Another way to do this is to look on the same print on multiple different monitors all calibrated with the same tool. Again, they should look very similar, although different monitors may display different gamuts and therefore lead to different appearances, despite all being calibrated by the same device.

  • +1. In my particular case unfortunately, I'm not 100% confident in that, since I rely on others to print, and a print that doesn't match could have had color problems at many places along the way.
    – Reid
    Jan 10 '11 at 0:13
  • 1
    Yes, once someone else is doing the printing, you really can't know exactly what they're doing. Having said that, I've found that the more reputable labs will give you the option to print using the exact color profile you give them with the image, rather than making their own adjustments. Take a look here for the adjustments labs can make: photo.stackexchange.com/questions/6453/…
    – mmr
    Jan 10 '11 at 0:36

I think you could just take a picture of something, making sure to calibrate the camera first using a white sheet of paper or something, and make sure the color looked right. If it looks the same on the monitor that it does in real life, it should be pretty closely calibrated. Short of that, well, I really don't know what you could do...

  • 2
    "White" is about as subjective as it gets. ;P I could probably string off 20 different variations of white right here and now...
    – jrista
    Jan 10 '11 at 2:44
  • Yeah, I know... Something like printer paper, or something like that might work well... Without buying anything... Well, it's a tall order. Jan 10 '11 at 4:57

The online printing service that you use may be able to provide a calibration print.

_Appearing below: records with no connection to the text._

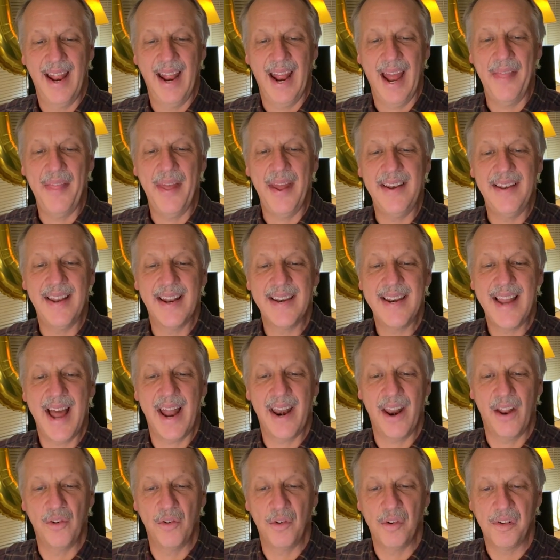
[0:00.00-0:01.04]
And they did
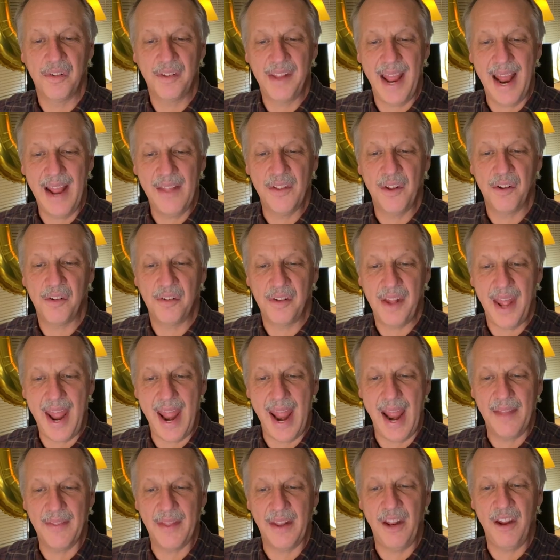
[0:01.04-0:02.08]
not understand the
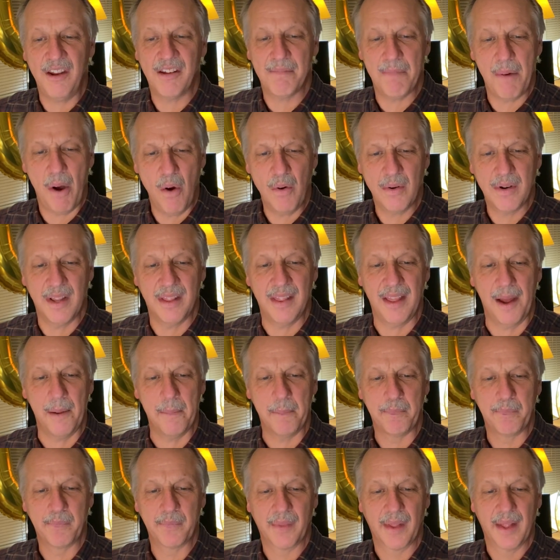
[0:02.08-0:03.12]
saying that he spoke to them.
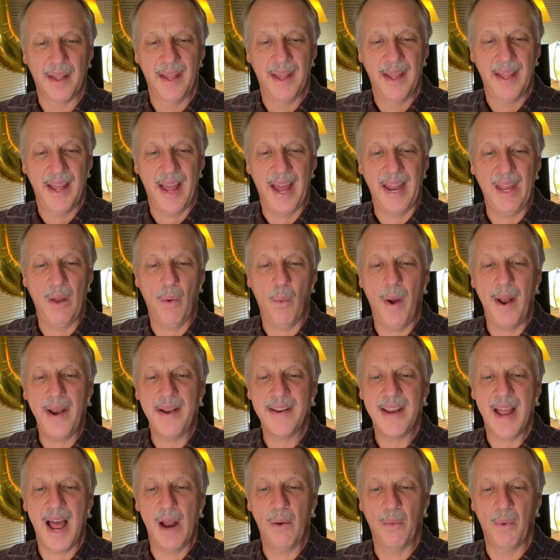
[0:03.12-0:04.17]
And he went
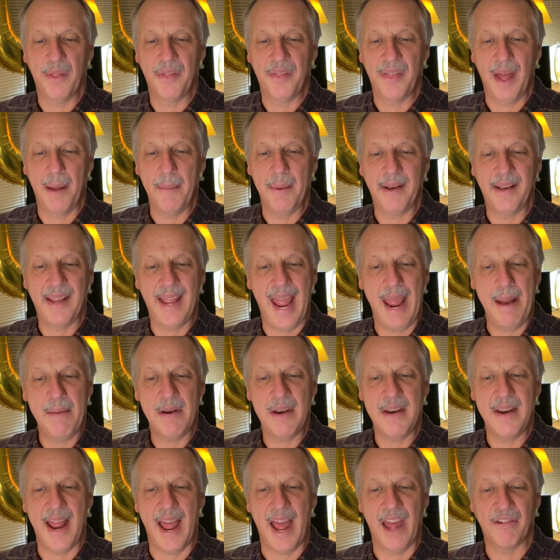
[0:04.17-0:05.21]
down with them and came
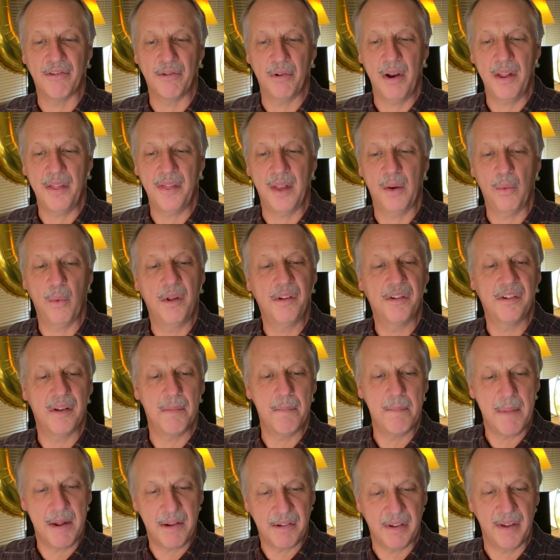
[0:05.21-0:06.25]
to Nazareth and was
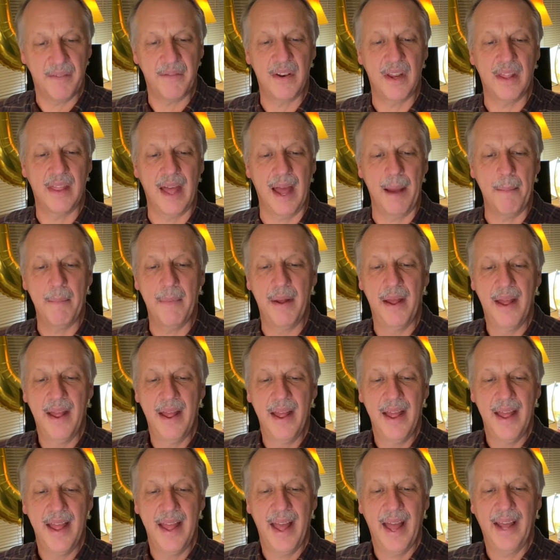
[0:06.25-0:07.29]
submissive to them.
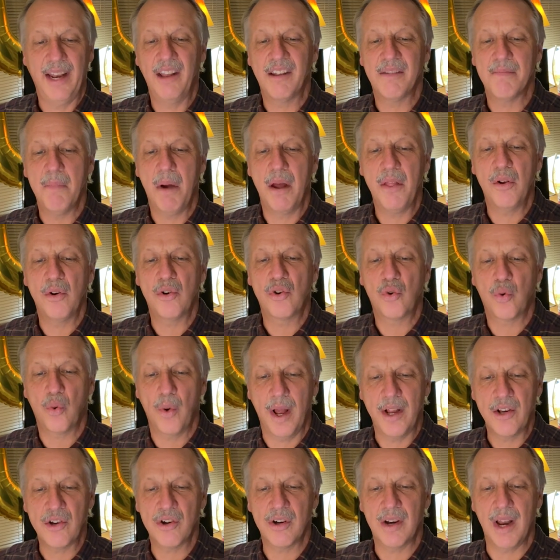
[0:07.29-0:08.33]
And his mother
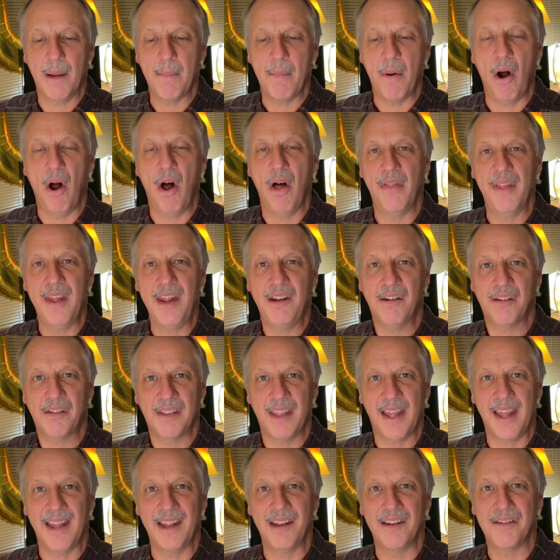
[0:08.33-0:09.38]
treasured up all these
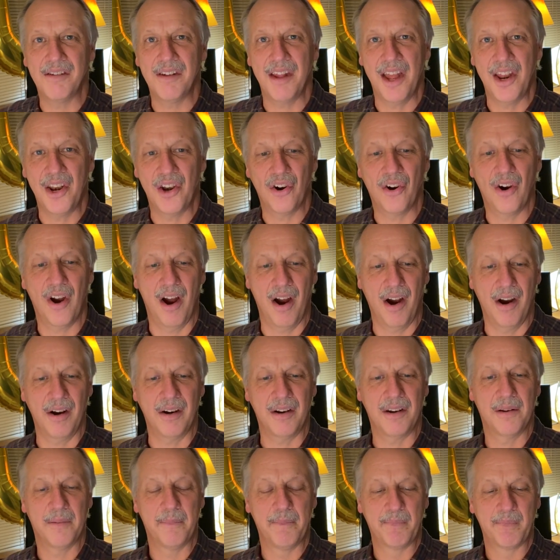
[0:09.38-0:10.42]
things in her heart.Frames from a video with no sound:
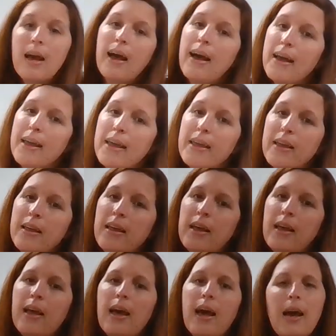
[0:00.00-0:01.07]

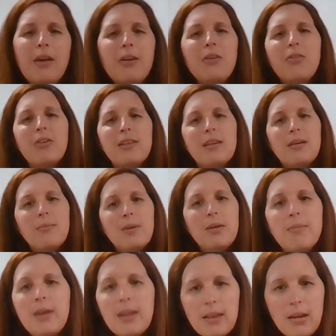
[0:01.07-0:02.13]
how do you think that
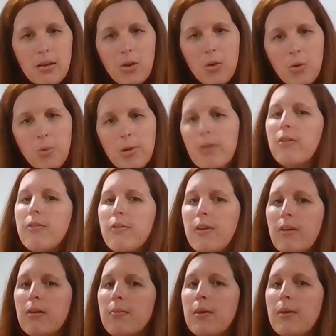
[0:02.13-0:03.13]
might make that coworker feel?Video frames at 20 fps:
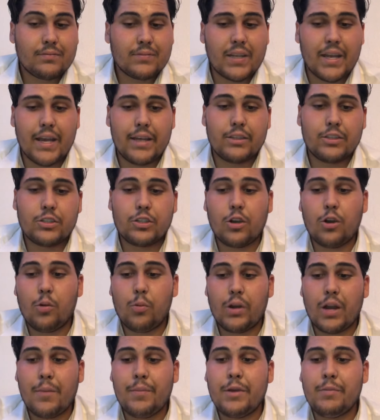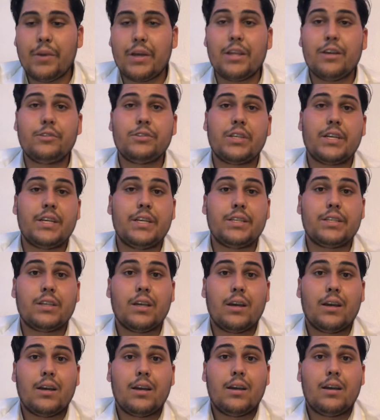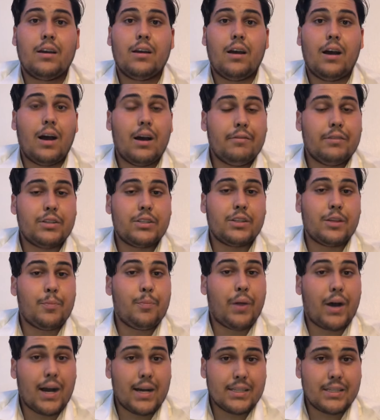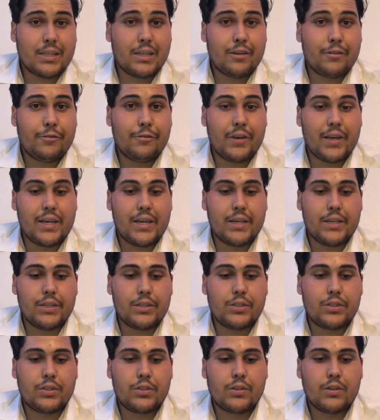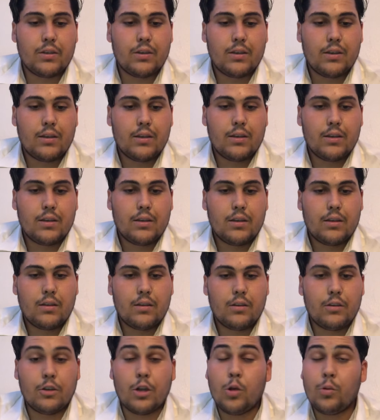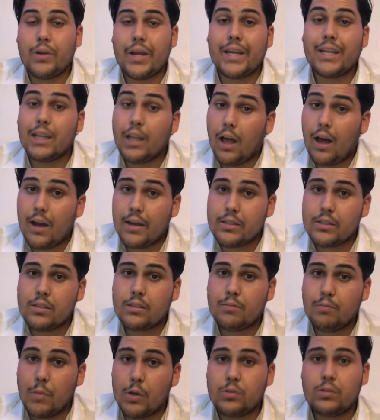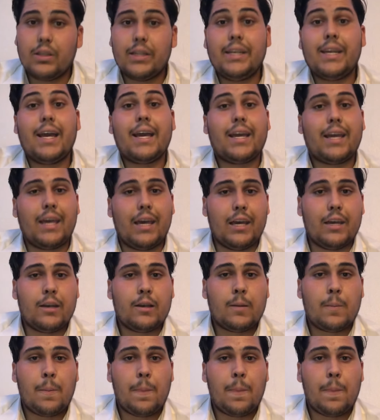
And so what I mean by those is, obviously positive is no net loss, mostly net gain.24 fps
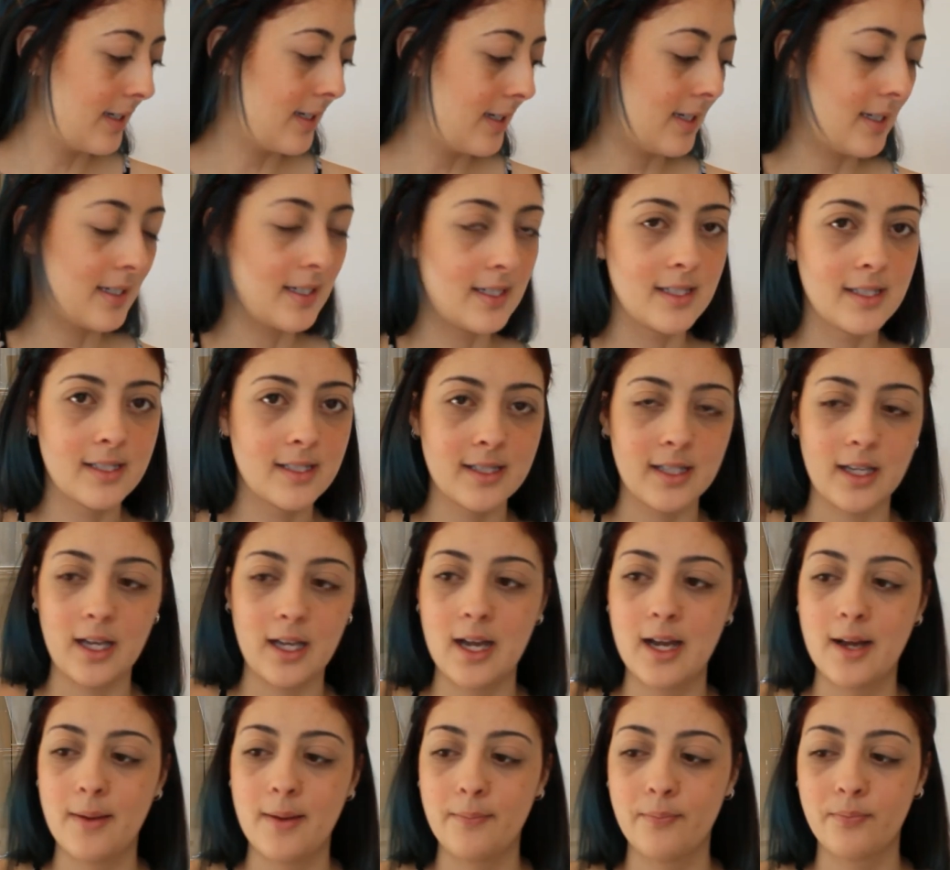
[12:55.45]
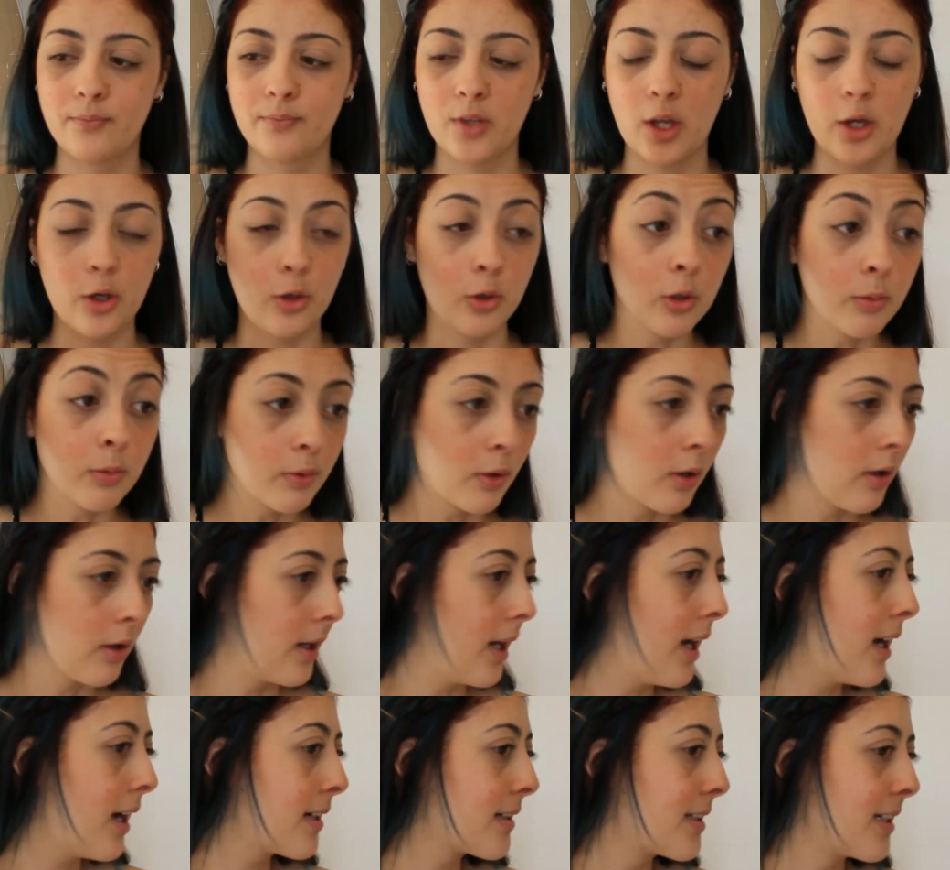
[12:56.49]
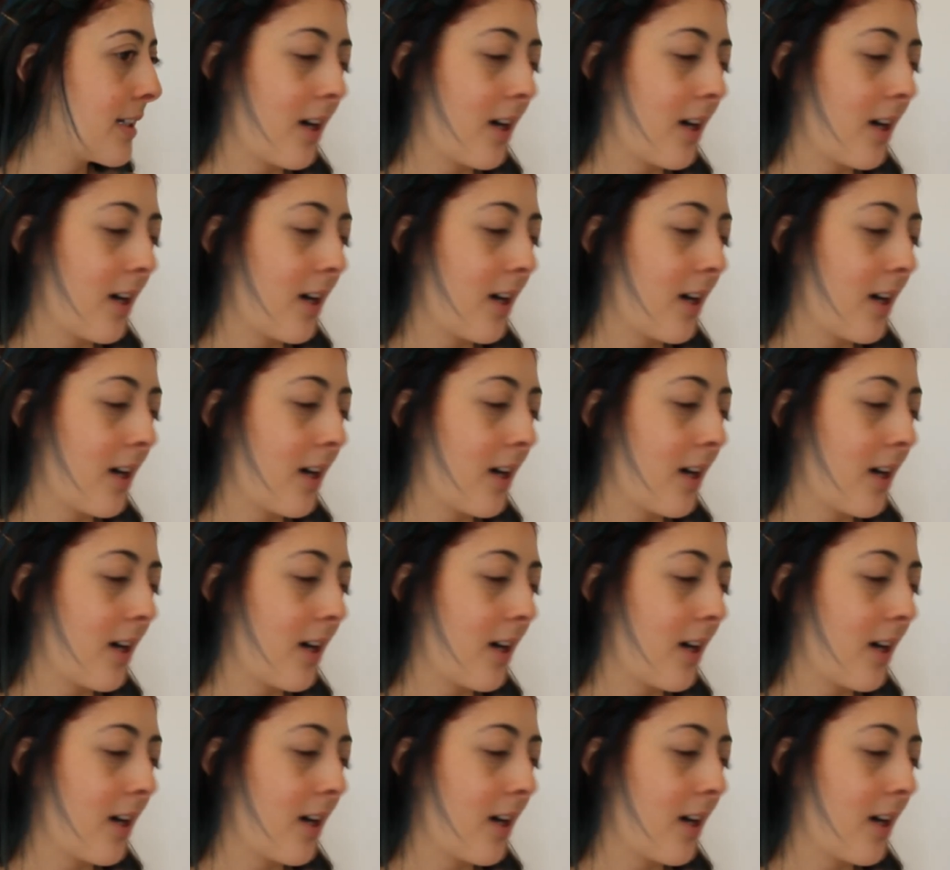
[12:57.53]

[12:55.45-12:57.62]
is a good product,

For example, Photobox provides a sample image which they tend to give free with your first order. I suspect any good printing shop would be happy to send you a calibration print for free or for postal costs.

When you have this, just compare the print with the online version and try to adjust your monitor / colour settings appropriately.


Would something like X-Rite ColorChecker Passport do it for you?

It probably (my research is underway) comes with test images. (If not, take a picture of it yourself) load the test image up on the screen - see if it matches what's in your hand?


Do you have Windows 7? If so, it has a color calibration like "set X until you distinguish the black lines", etc.

Control Panel\Appearance and Personalization\Display


Remember there's a difference between monitor calibration and printer calibration. I am not too clear on the specifics, so please correct me if I am wrong.

The way I understand it is you want to edit the file on a calibrated monitor. Then when it's the way you want it, add the printer's ICC profile to the file and send that to the printer.

Most labs will provided you with an ICC file. Most Costco's in the US are helpfully kept online and recent here. If everything is working correctly, then the printed output should match what you see on the monitor. See here and here for info on soft proofing and how to do it in Photoshop.

  • Actually printers seem to emphasize that you should not add the printer's profile to the image; rather, the printer profile should be used for soft-proofing and the image should be left in the working space or set to a specific profile (usually sRGB).
    – Reid
    Jan 11 '11 at 23:56
  • @Reid, you are correct. Edited my original answer.